During the late 1920s, she found herself in a London school struggling to teach 14-year-old girls who wanted to be hairdressers. So she devised a history syllabus for hairdressers. The result was a group of teenage girls on the streets of south-east London wearing their hair in the style of Ancient Egyptians.

It was a characteristically original way of coping with bored and rebellious students and an interesting contrast to last week’s news that Oxfordshire county council had chosen to deal with one bored and rebellious truant by bringing a court case which put her mother in jail. Patricia Amos was sent to prison for failing to ensure that Jacqueline, her 14-year-old daughter, attended school. For the second time.

Given that the a prison sentence hadn’t worked the first time, it’s hard to see why the council decided to have another go. It’s even harder to understand why, with the prisons bursting at the seams, anyone ever thought it made sense to start putting mothers in jail for what amounts to little more than parental fecklessness. If the Government means what it says about cutting the number of people who are jailed for minor offences and reducing reoffending, now running at 75 per cent, this is an odd way to go about it.
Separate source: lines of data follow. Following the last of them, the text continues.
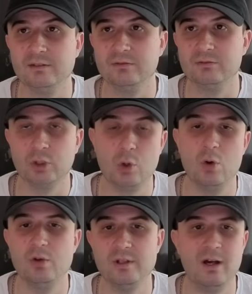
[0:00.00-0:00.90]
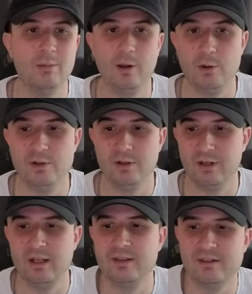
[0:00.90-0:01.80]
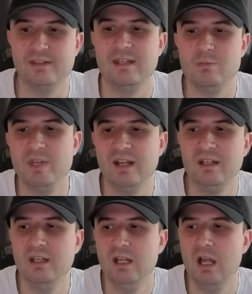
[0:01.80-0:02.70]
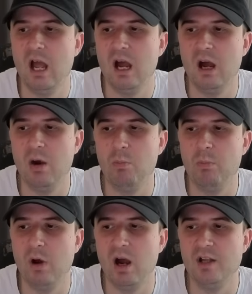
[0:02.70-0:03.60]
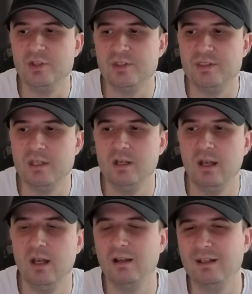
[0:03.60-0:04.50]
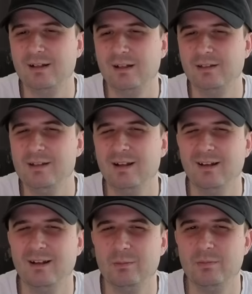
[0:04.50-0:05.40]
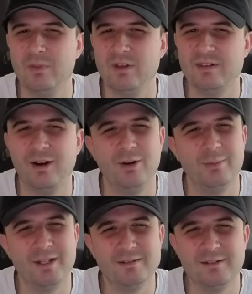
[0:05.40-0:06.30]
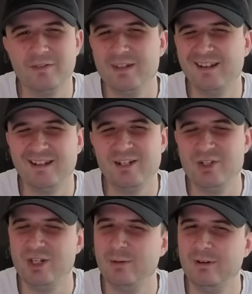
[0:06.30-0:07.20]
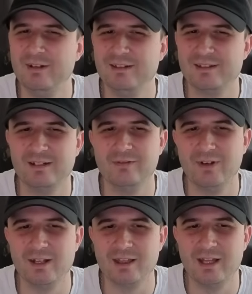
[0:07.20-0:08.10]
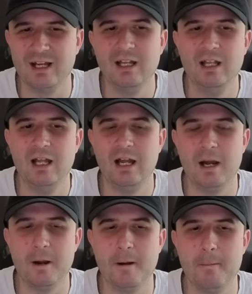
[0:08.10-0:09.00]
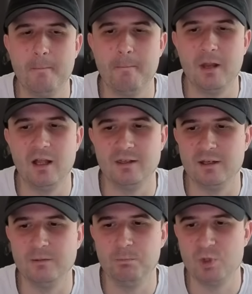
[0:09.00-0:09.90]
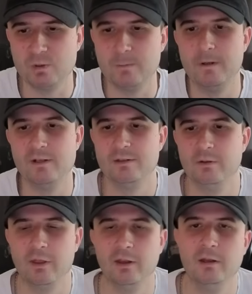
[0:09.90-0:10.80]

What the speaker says: record and upload on like the same day, but I just didn't like, you know, like the timings of the day showing and stuff like that. I don't know, just a personal thing.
The council’s case is that Mrs Amos was offered support which she refused to take and that she was unwilling, not unable, to get her daughter to school. Ministers back the council “pour encourager les autres.”
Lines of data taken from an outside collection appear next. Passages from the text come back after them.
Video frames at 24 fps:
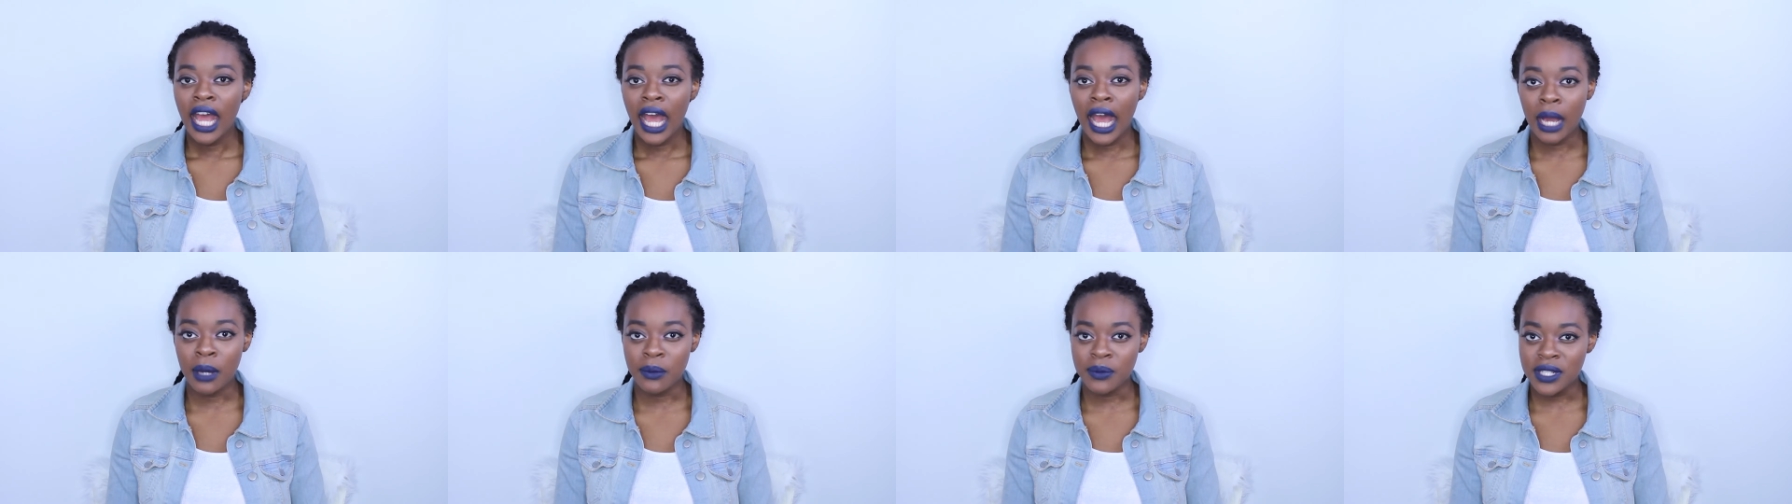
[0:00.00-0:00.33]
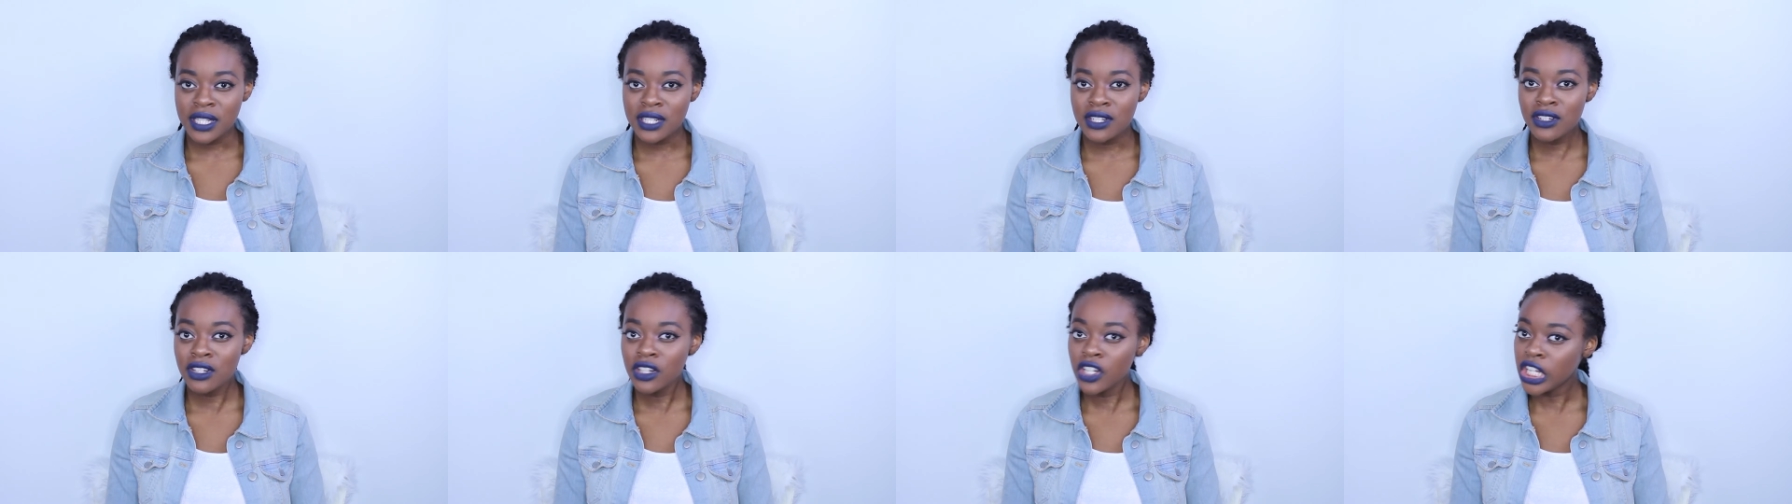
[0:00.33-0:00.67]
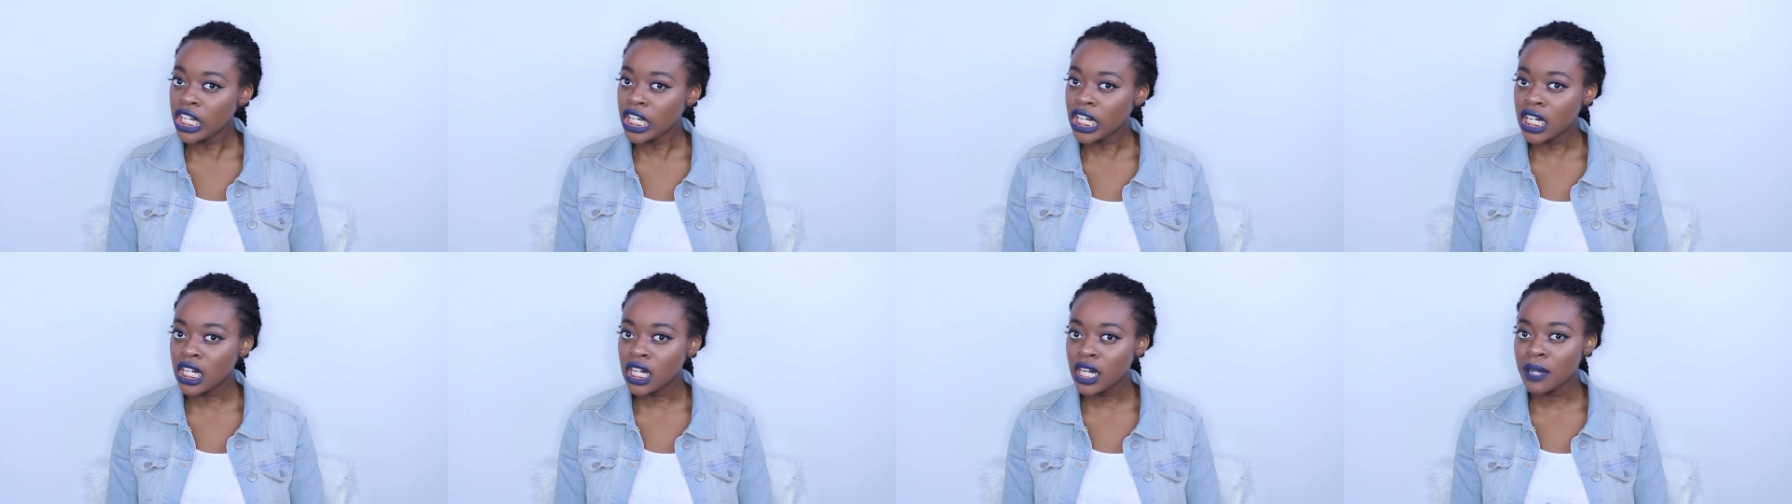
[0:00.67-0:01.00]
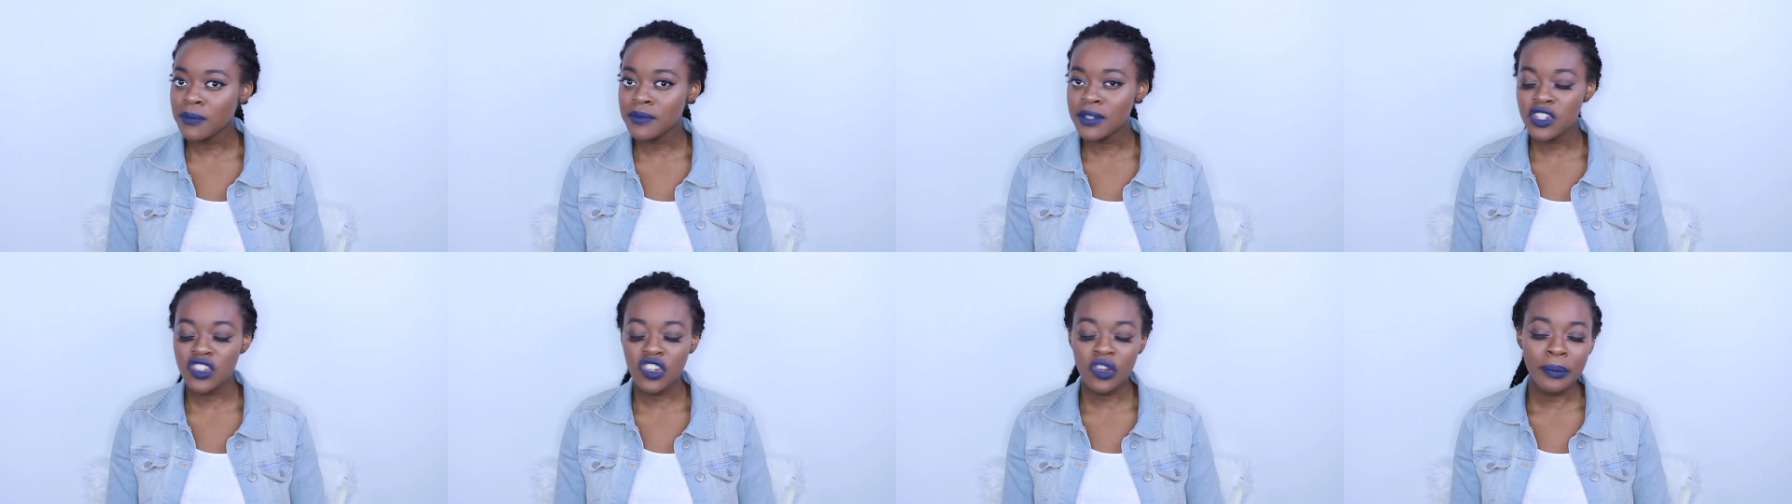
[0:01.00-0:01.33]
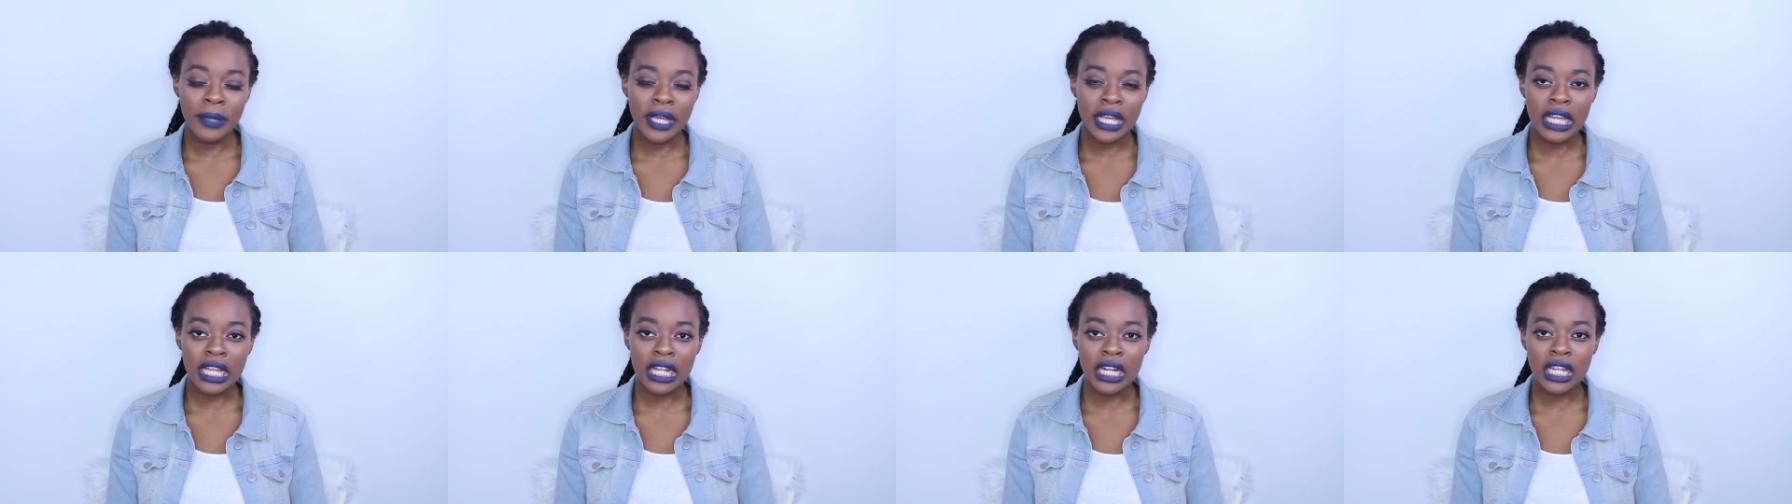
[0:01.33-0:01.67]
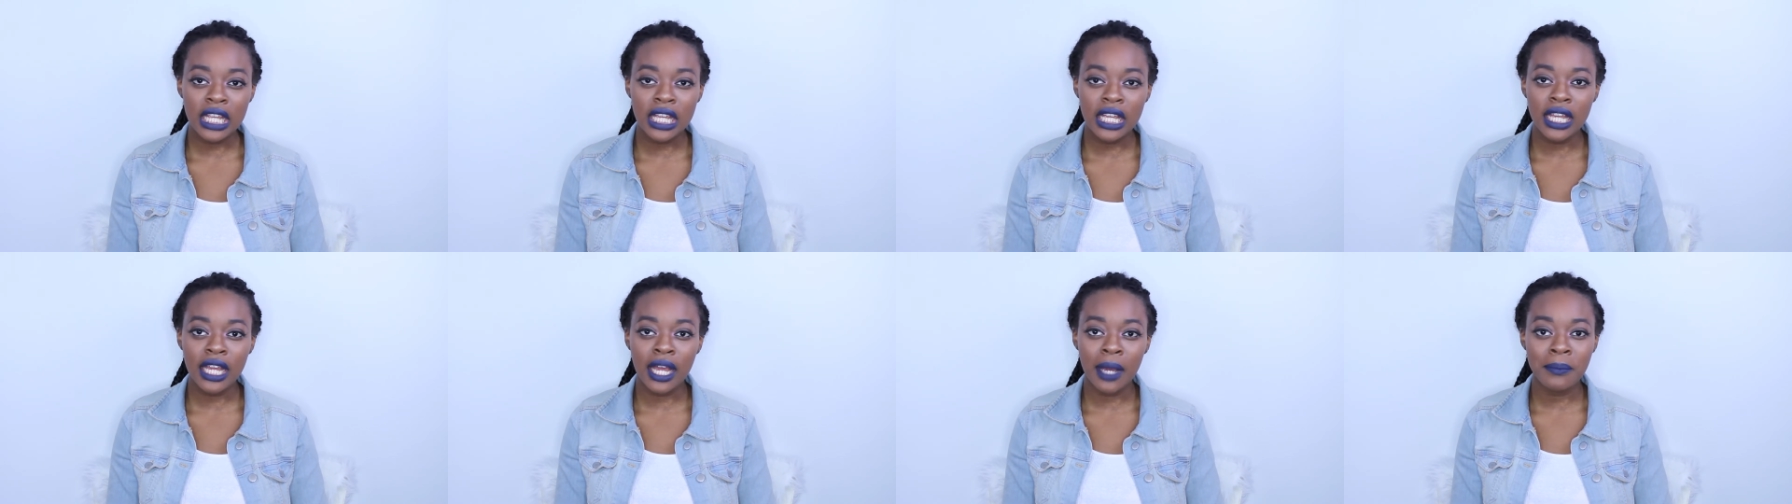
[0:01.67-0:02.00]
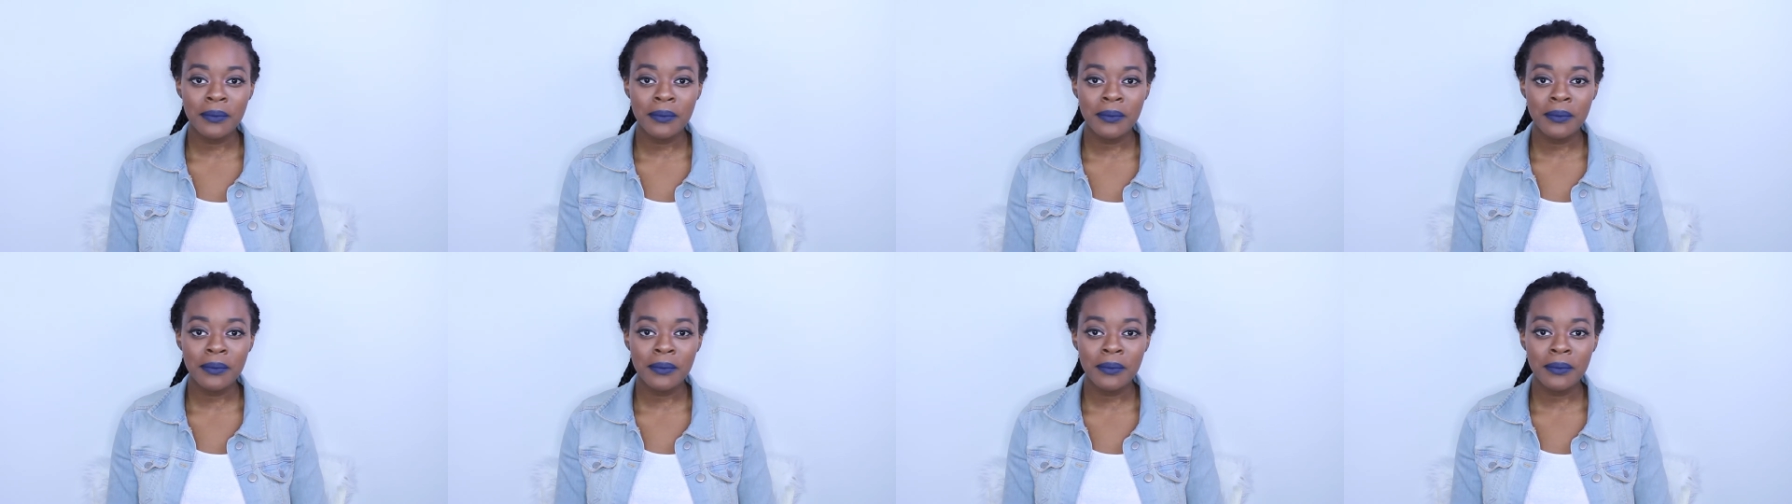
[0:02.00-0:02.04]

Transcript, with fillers: I'm still here, I'm still making it.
It is true that, after the first prosecution, a few Oxfordshire truants did return to school but even the council does not claim that the Amos effect is permanent. Truancy in the county was declining before Mrs Amos went to prison.

Nationally, since the law was changed in 2001 to allow parents of recalcitrant truants to be jailed, the truancy rate has refused to budge despite truancy sweeps and a multi-million pound programme of support.

Ministers’ belief that prison sentences will hammer home the message that school matters is mistaken. Frightening parents into sending their children to school is not the same as convincing them that education is important.

Much the same is happening in the teaching of reading. Tests and targets have sent our children’s reading scores shooting to the top of the international literacy tables but their enjoyment of books lags way behind that of other nations.

Pupils and their experience of school, not parents, should be the starting point of policies to defeat truancy. Teenagers know this. “It shouldn’t have been my mum that got done for this,” Emma, Mrs Amos’ elder daughter, said when her mother was jailed for the first time.

In the short term, we should try bribery. Manchester city council is offering entry into a truancy lottery for improved attendance with a pound;100 prize. Cinema or football match tickets, Top Shop or pizza vouchers begged from local businesses would do.

In the long term, the answer is a curriculum that breaks decisively with the grammar school offering which has changed little for more than a century. We need history for hairdressers and maths for mechanics.